La détestation du risque
Il est inquiétant que The Irishman n'ait pas trouvé de studio et de distributeur en salles, pas même la Warner capable de signer un chèque pour n'importe quel Eastwood et un chèque en blanc pour n'importe quel Nolan. The Irishman était trop long, trop cher. Difficile à rentabiliser car , "peu importe avec qui vous faites vos films, le fait est que les écrans de la plupart des multiplexes sont occupés par les films de franchise" explique Scorsese. La "disparition du risque" et celle de l'artiste devraient nous inquiéter.
Car Disney, aussi imposant soit son succès, n'est pas à l'abri des attaques. Les récents déboires sur Star Wars - les réalisateurs de Solo évincés en plein tournage, les auteurs de Game of Thrones qui quittent le navire... -, les échecs de la Fox - X-Men notamment - et les tergiversations autour de Spider-Man - le studio, trop gourmand, a failli laisser lui échapper le super-héros pour ses franchises Marvel - montrent que le Royaume n'est pas invincible. Mais aussi que la machinerie peut se gripper au contact des artistes et des visionnaires. C'est un peu la parabole de Le Mans 66 quand les cadres dirigeants de Ford veulent imposer leur système industriel à la "start-up" ingénieuse et inventive de Carroll Shelby qui sait que, sans prise de risques et sans un pilote génial, on ne gagne pas une course. (Nota bene: le film produit par la Fox est distribué par... Disney).
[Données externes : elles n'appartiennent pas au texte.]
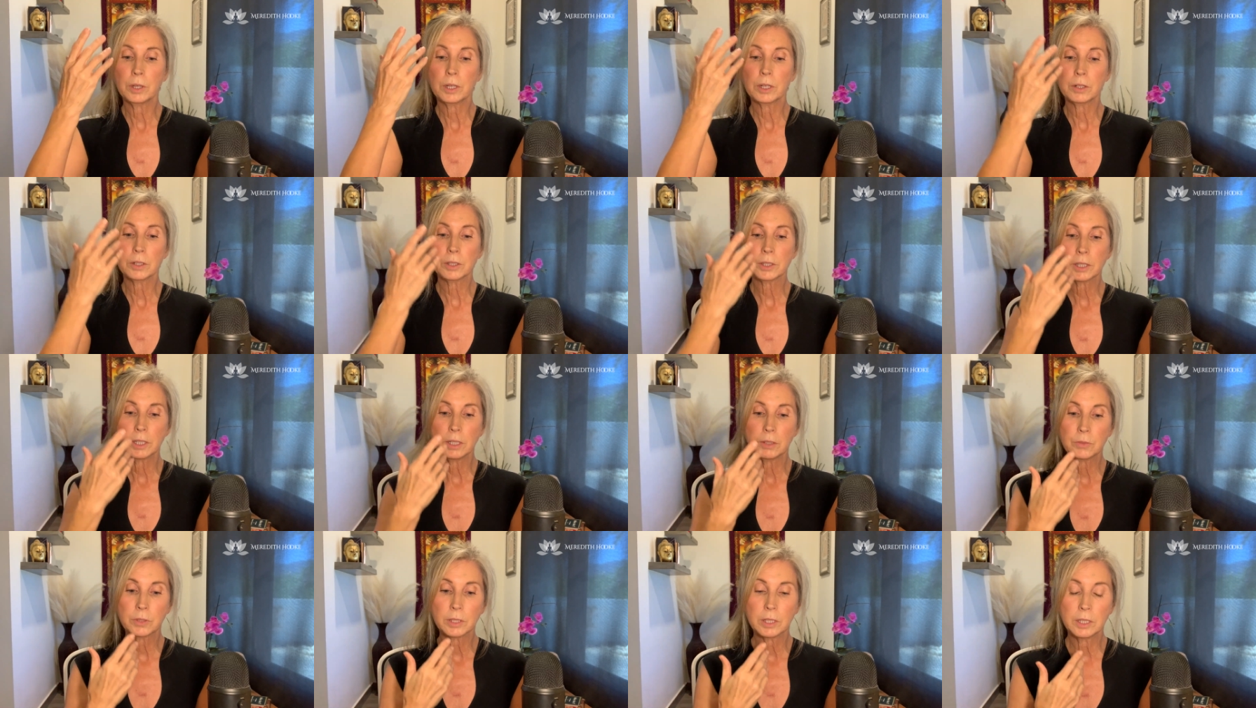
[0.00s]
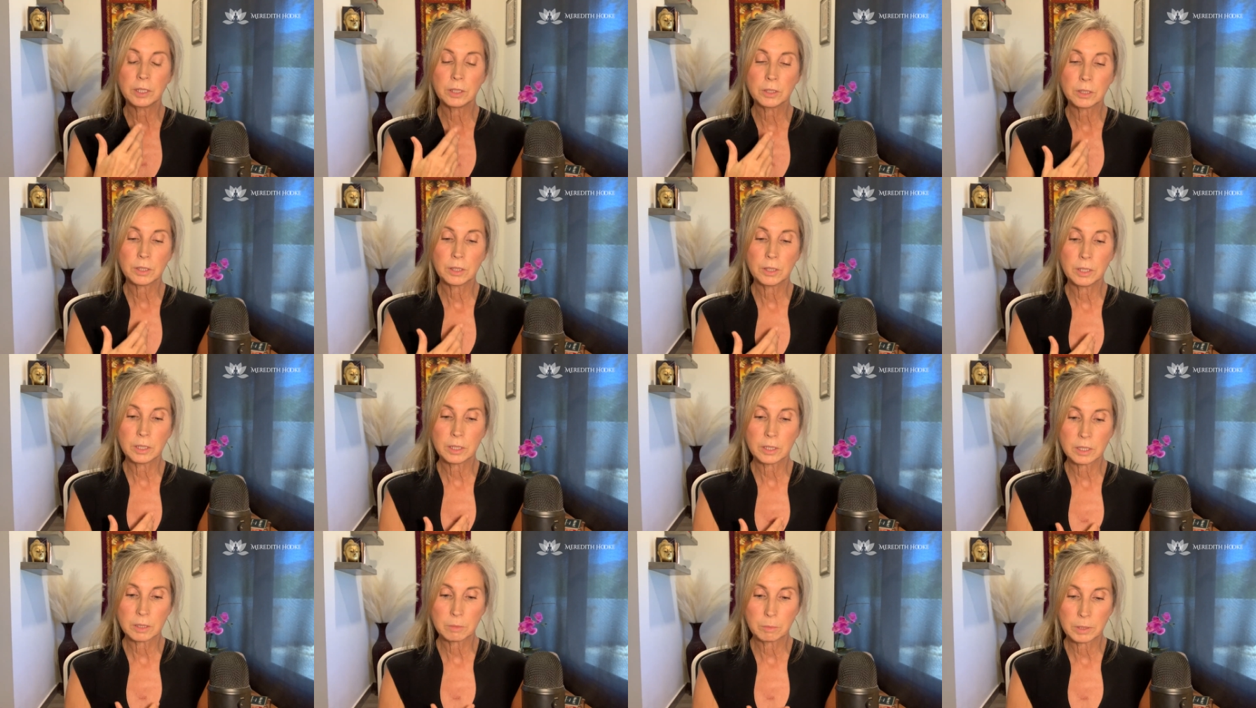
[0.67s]
ourselves into the
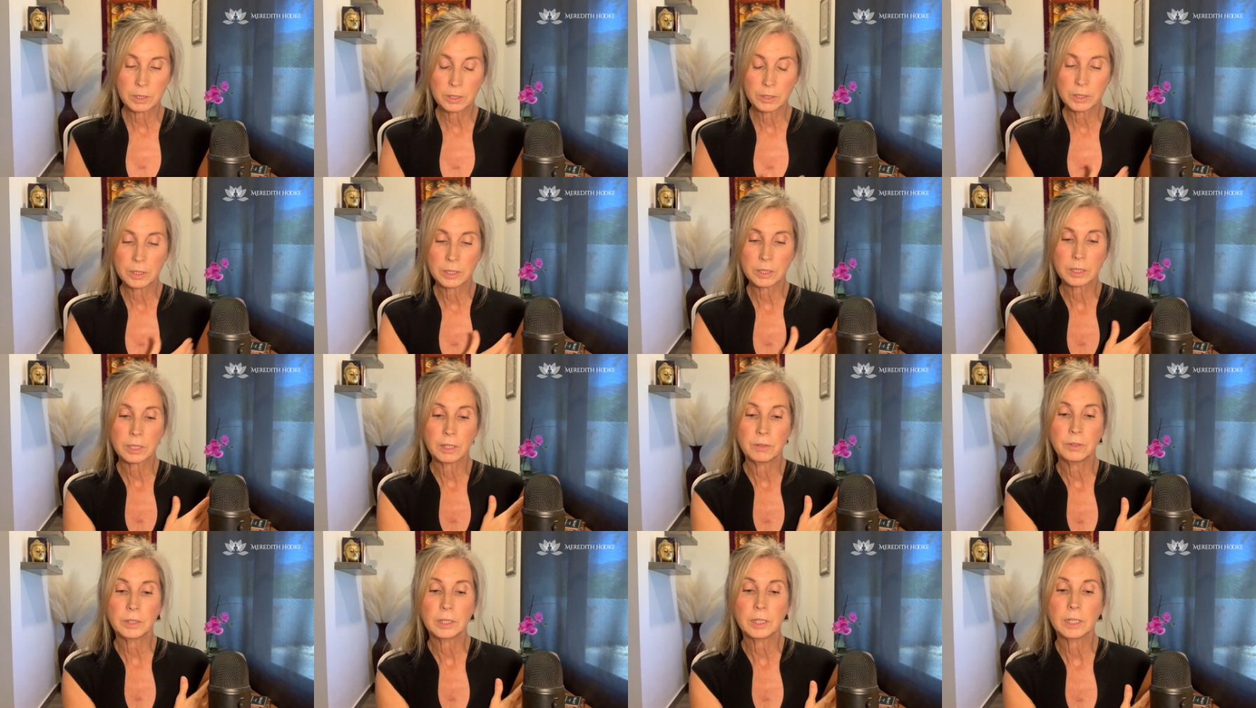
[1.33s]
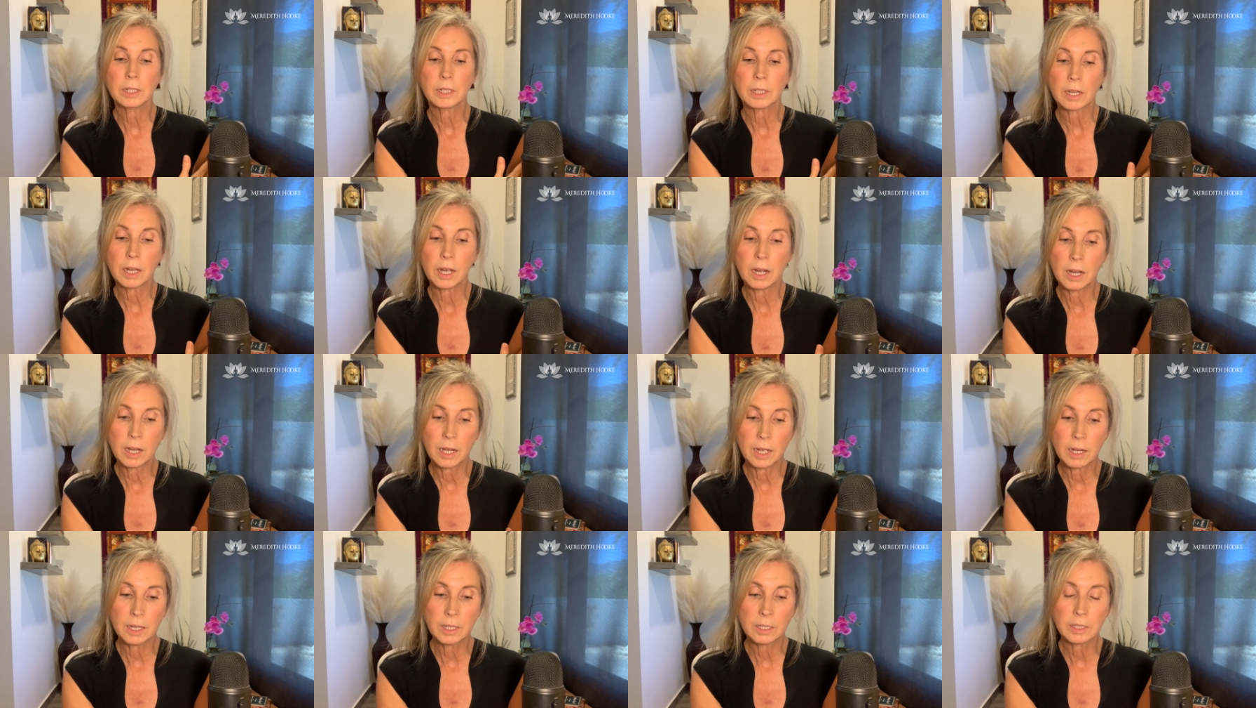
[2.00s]
experience of it in a
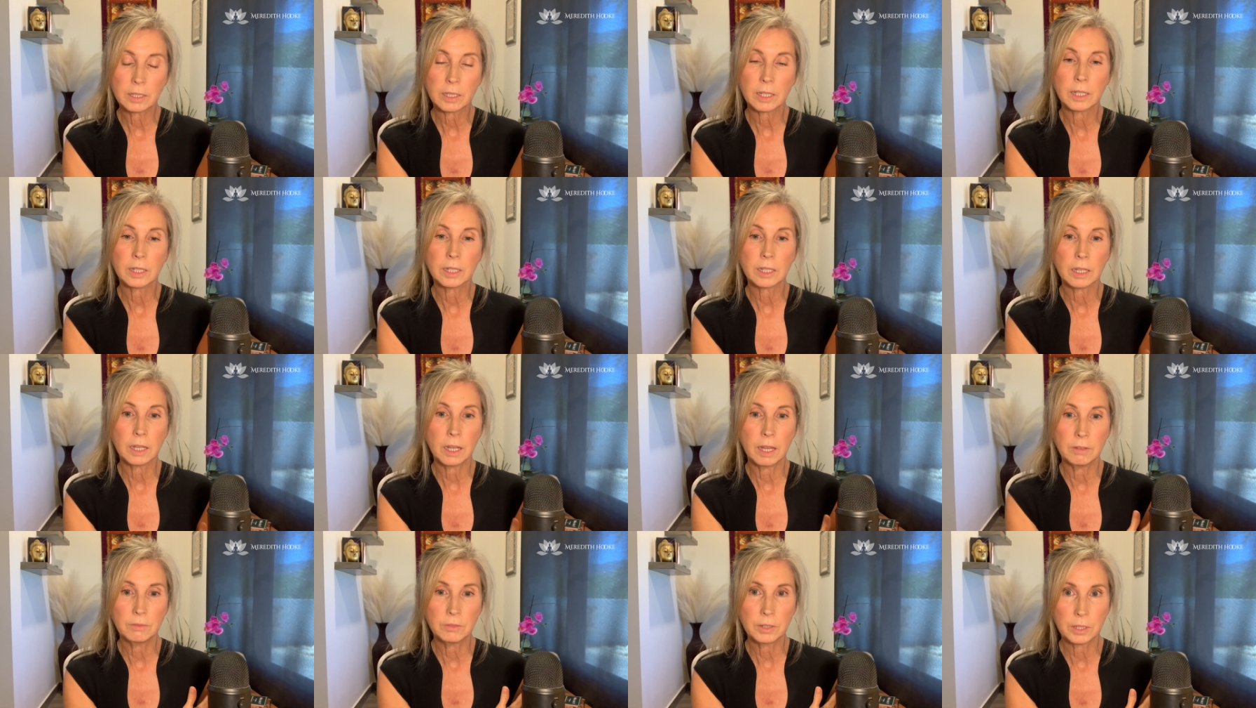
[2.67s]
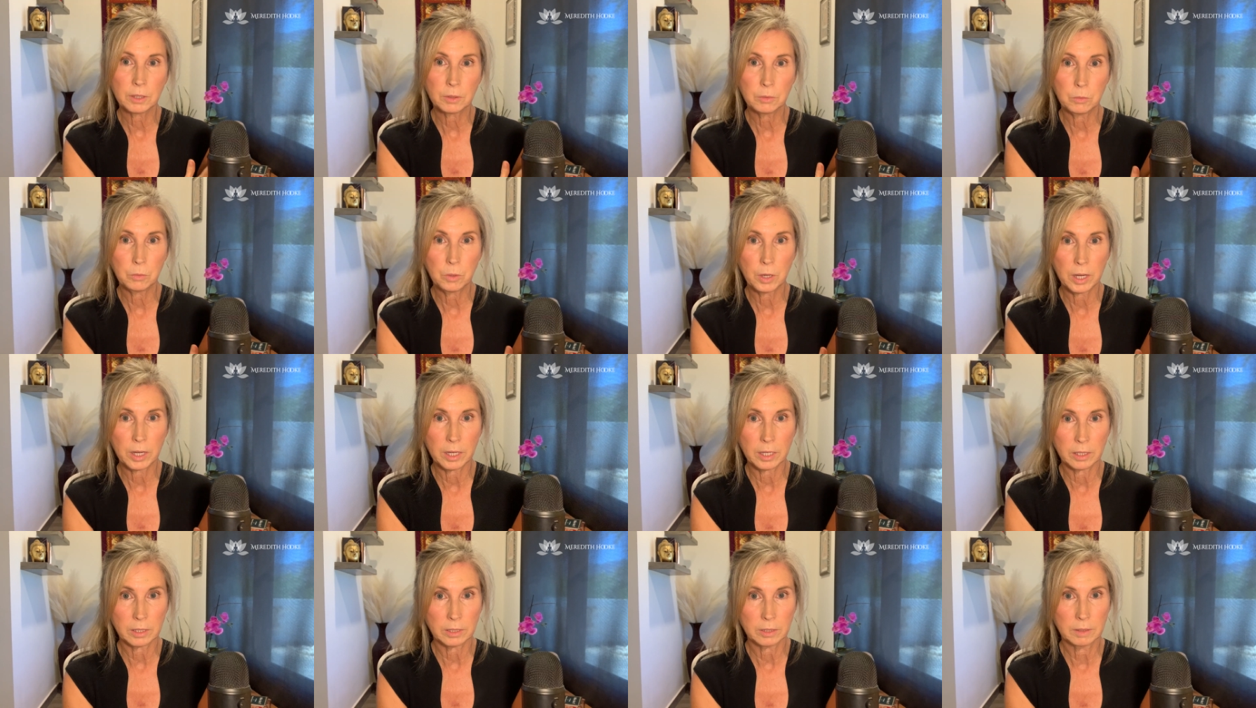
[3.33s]
kind and loving
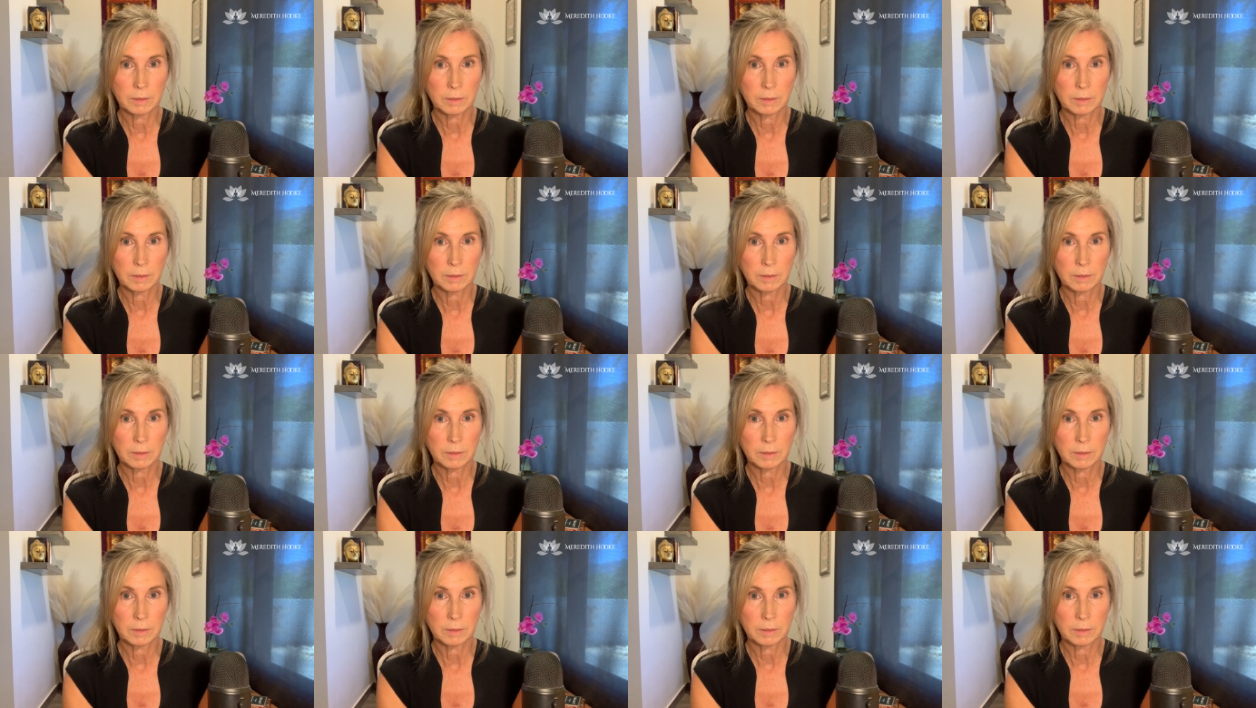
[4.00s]
way.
A cela s'ajoute des retours dubitatifs sur certaines productions. La version en prises de vues réelles de La Belle et le Clochard (pour Disney +) n'a pas séduit la critique américaine. Et la série Le Mandalorian ne les a pas plus convaincus. Mais ces deux "produits" suffisent à séduire pour attirer des millions de foyers sur la plateforme. Et Disney produit de bons films, parmi les plus attendus chaque année. Ce désir de cinéma "populaire" n'est pas négligeable, alors que jeux vidéos et séries TV prennent de plus en plus de temps dans la consommation de produits culturels. C'est ce qui explique les synergies/convergences dans les contenus (une marque déjà connue est plus facile à vendre) et une démultiplication des supports (streaming, salles, etc...). La belle facture de La Reine des Neiges 2 le prouve encore. Le savoir-faire du groupe est indéniable et ses succès démontrent qu'il a opté pour la bonne stratégie. Pour combien de temps?